** AVAILABLE DATA **
[Start of Attachment]

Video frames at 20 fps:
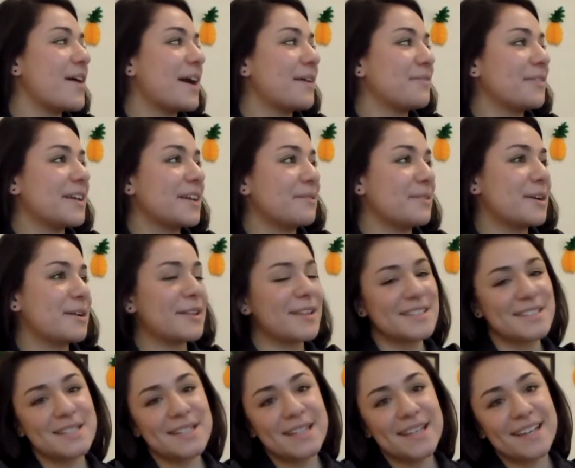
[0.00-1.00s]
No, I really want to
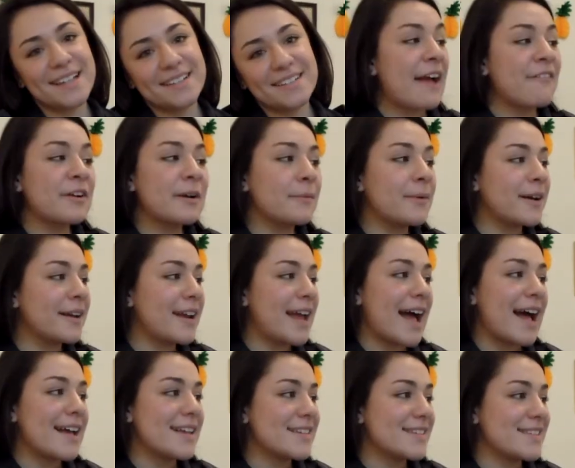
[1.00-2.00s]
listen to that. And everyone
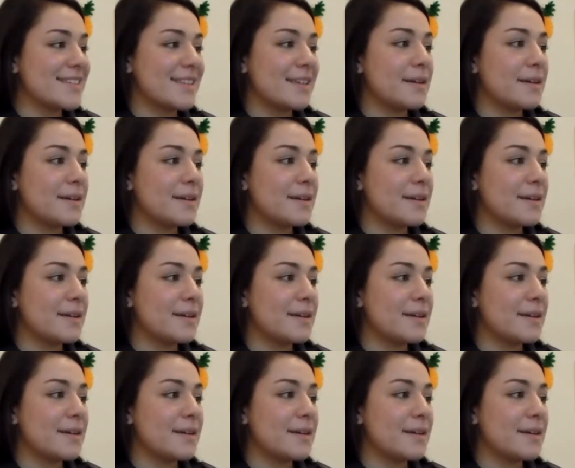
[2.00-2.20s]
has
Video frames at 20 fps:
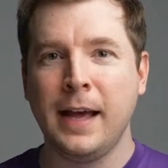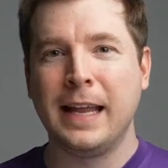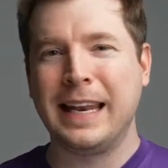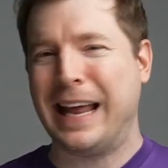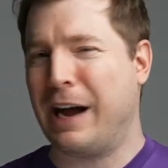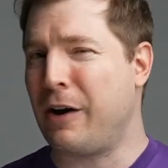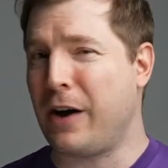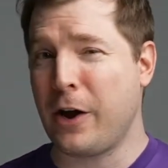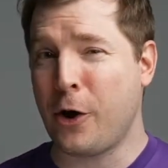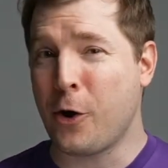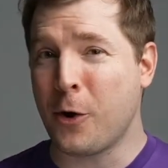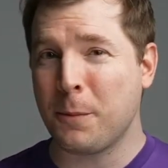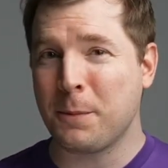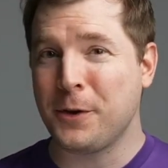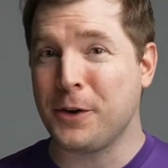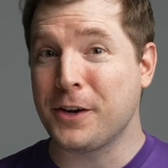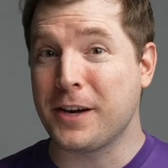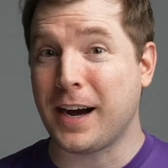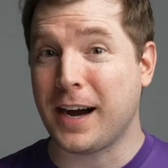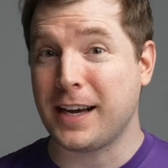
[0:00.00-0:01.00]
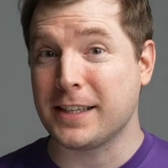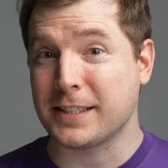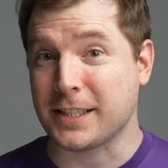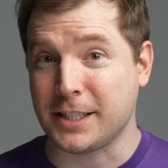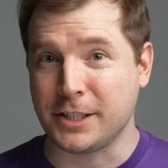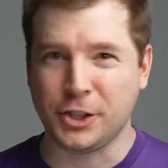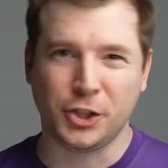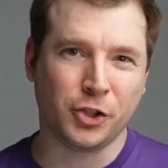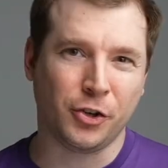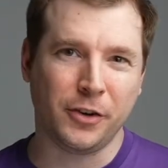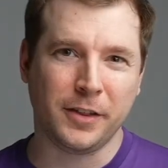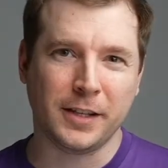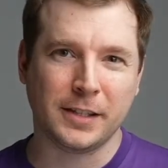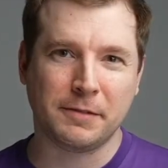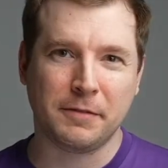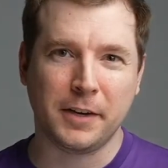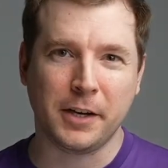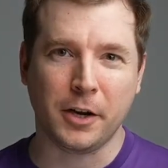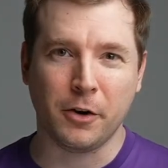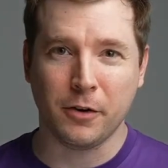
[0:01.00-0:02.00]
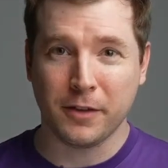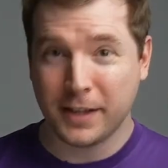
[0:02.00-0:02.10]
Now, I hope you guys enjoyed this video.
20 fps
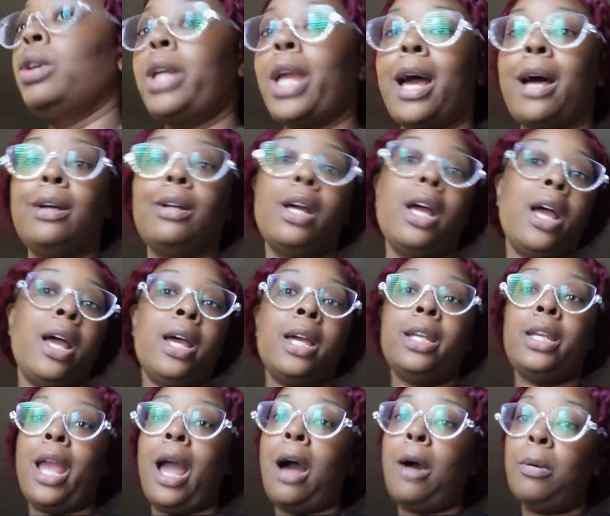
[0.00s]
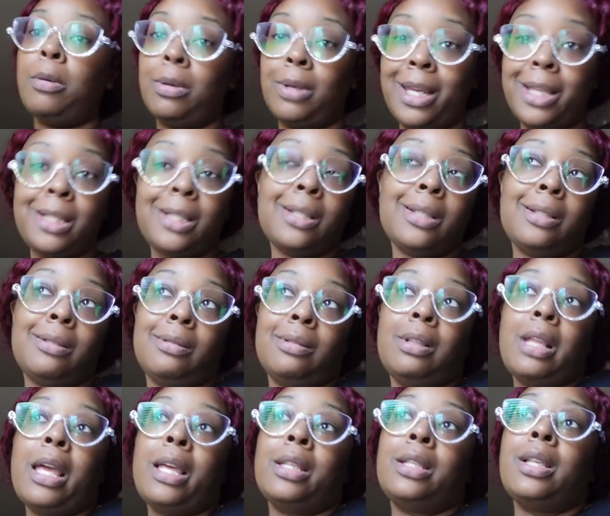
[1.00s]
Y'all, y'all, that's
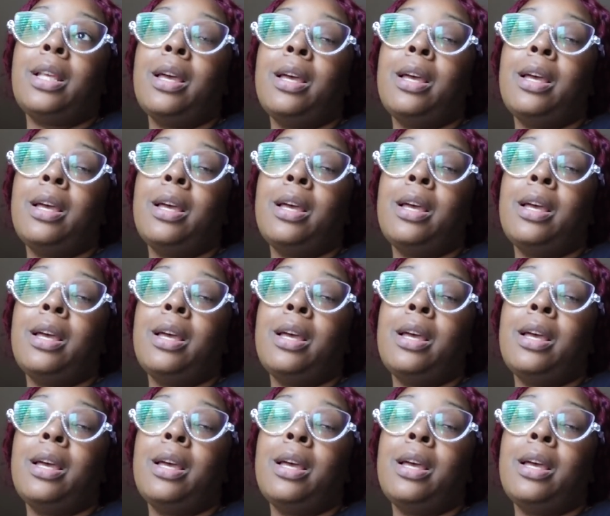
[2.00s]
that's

[End of Attachment]

** WORK REQUEST **
Leave the pictures out. Extract exactly the lines running from the one with "[0:00.00-0:01.00]" through the last entry, both ends included.

** SOLUTION FOR THIS PROBLEM **
[0:00.00-0:01.00]
[0:01.00-0:02.00]
[0:02.00-0:02.10]
Now, I hope you guys enjoyed this video.
20 fps
[0.00s]
[1.00s]
Y'all, y'all, that's
[2.00s]
that's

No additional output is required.